Open thomasyu888 opened 4 years ago
Thanks for creating this ticket.
@thomasyu888 Before answering https://github.com/nlpsandbox/nlpsandbox-controller/issues/39 (submission ID, run ID), let's discuss about how users can submit a NLP tool for training/evaluation. We currently don't support training but this is another discussion that we should have soon in https://github.com/nlpsandbox/nlpsandbox-controller/issues/24.
Let's imagine that we want to enable the user to submit a tool for evaluation (with optional training) using one command of the client. What should be the information that the user must provide to the client? Also, it should be possible to use this command or a similar one to submit as part of a CI/CD workflow.
Submission during CI/CD workflow would probably look like this:
Submission request body:
Response:
@tschaffter, there are multiple things you touched on here which I will address.
docker push
out of the submit
command, but i think it's important for participants to know how to docker build
on their own. One of the biggest issues is that you don't get a digest until you push the docker image. Now that I have prefaced this, I will now talk about my solution using Synapse. There is already a command line function to submit the image. That being said, its really not as straightforward to use as it should, but currently I imagine the command can look something like this:
# This would be the entire workflow in the command line
## 1. Create synapse project, synapseclient will be installed due to nlpsandbox-cli dependency
synapse create Project --name "My Challenge Project"

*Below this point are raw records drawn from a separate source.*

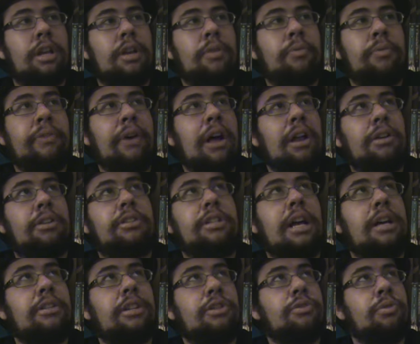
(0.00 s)
without a
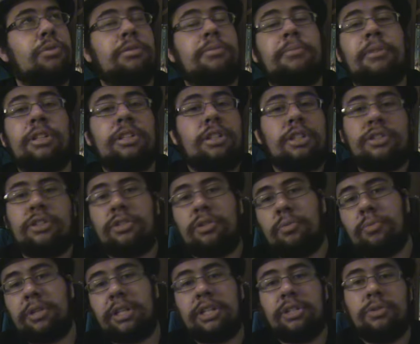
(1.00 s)
doubt, that George R. Martin doesn't know
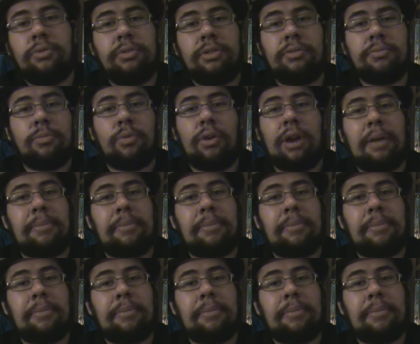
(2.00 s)
what he's doing no more.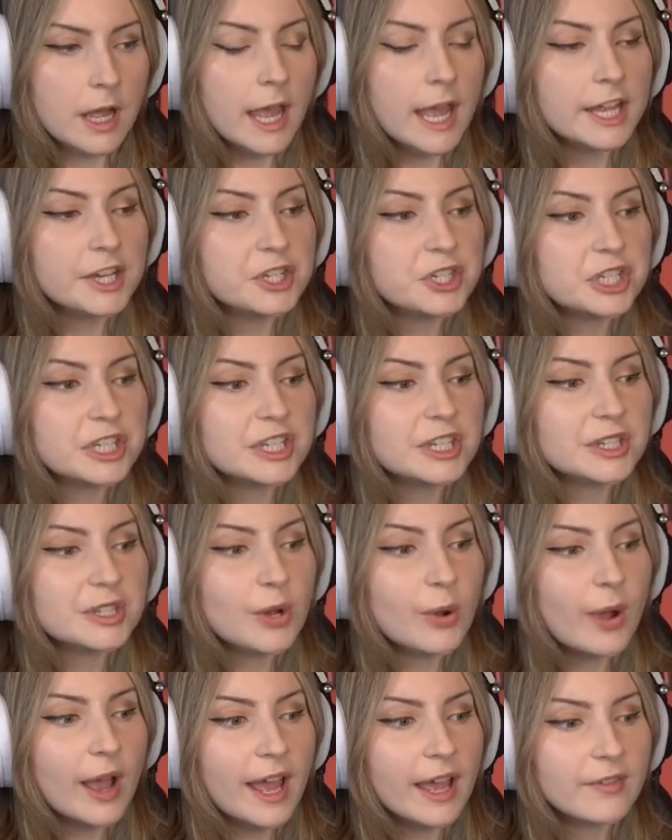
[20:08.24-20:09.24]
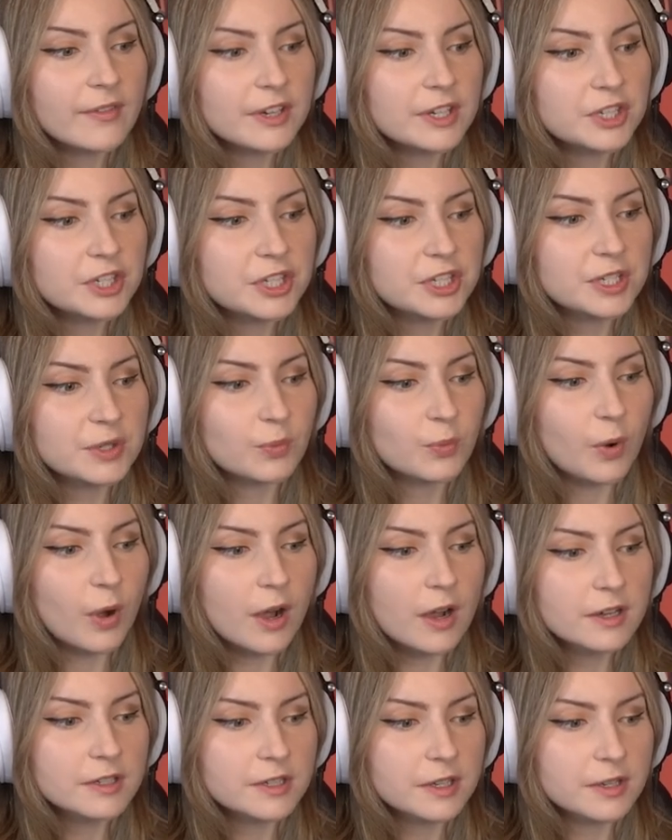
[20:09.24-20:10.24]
And she's so heavy, she just walks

# A synapse id will be returned from this, lets just say its syn12345
## 2. Log into docker.synapse.org
docker login docker.synapse.org
docker build -t docker.synapse.org/syn12345/my-model:latest .
docker push docker.synapse.org/syn12345/my-model:latest
# A synapse id and a shadigest will be created for this image. But I want the submit command to be:
## 3. Submit to evaluation queue
nlp-cli submit --docker_repo docker.synapse.org/syn111111/my-model:latest --projectId syn12345 --annotator_type {date, person, address} --teamId myteam_name
Step 3 will actually contain steps of its own:
All of this can be achieved in a CI/CD workflow
Now that I have gone through the whole workflow, lets try to simplify it a bit and just have participants build their docker image
docker build -t my-model:my-tag .
nlp-sandbox submit --docker-image my-model:my-tag --teamid team... --workspace_name
This submit function will essentially do:
Theres a lot I can say here, but I'll just touch on one key point - I think one of the main issues currently is that things are so tied to projects and projects have to be uniquely named. At the end of the day, it would be helpful for us to have a "copy" of the docker submission. So when people submit, I think its most efficient if they are "pushing" their docker image into a private registry that we already have access to but without having to have to create a workspace themselves. (They can specify a token)
We could include or exclude docker push out of the submit command, but i think it's important for participants to know how to docker build on their own. One of the biggest issues is that you don't get a digest until you push the docker image.
Pushing the docker image should be done by the user using Docker tools so that we keep the client as simple as possible, development and maintenance wise.
This approach also offers more flexibility to the user. Example: our example annotators already have a job in the GH CI/CD workflow to lint, test and publish the docker image to DockerHub. There are already GH Action that helps with pushing Docker images to registries. This workflow is standard. In order to submit the annotator for evaluation to the NLP Sandbox, the user should add one job to the CI/CD workflow that leverage the previous job (publication of the docker image).
The submission request body you specified looks fine, but if they are able to build and push an image, they won't need the API key to access the image (it'll have already been pushed)
The API key would be for us (the infrastructure) to pull a private image from DockerHub
Thanks @tschaffter, that is what I originally had in mind as well. I think participants should do the docker push
, but I wanted to keep the options open. One thing that we will really need to tackle is the ability to pull down private images and cache the submission. What we are actually missing are scoped access tokens per private docker repository, I don't think we should collect API keys from participants, as these API keys can actually do more than just "get one specific docker repository". It would be a security concern.
Furthermore, I still haven't fully added support for Dockerhub repositories, but what we can do is to have participants submit a yaml or json file.
docker_image: my-model
docker_digest: sha25....
This complicates things a bit, because participants must also share with a service user (dockerhub/synapse docker registry) so that the specific service user can access it, whereas right now when people submit a docker repository on Synapse, the admins to the queue automatically have access to it, AND the docker repo+digest is cached "forever". What we can do to circumvent these issues is to:
I am also in favor of having participants submit as a team, this would be the steps to getting started with teams:
I can invalidate all submissions that don't have a team id. I could even make a convenience function that creates or uses an existing team for users and auto registers that team to the challenge.
Get all the submissions objects submitted in the past. We could add an option to show only the submissions with a given status (e.g. Running, Completed), show only the last N submission (e.g. --head 5).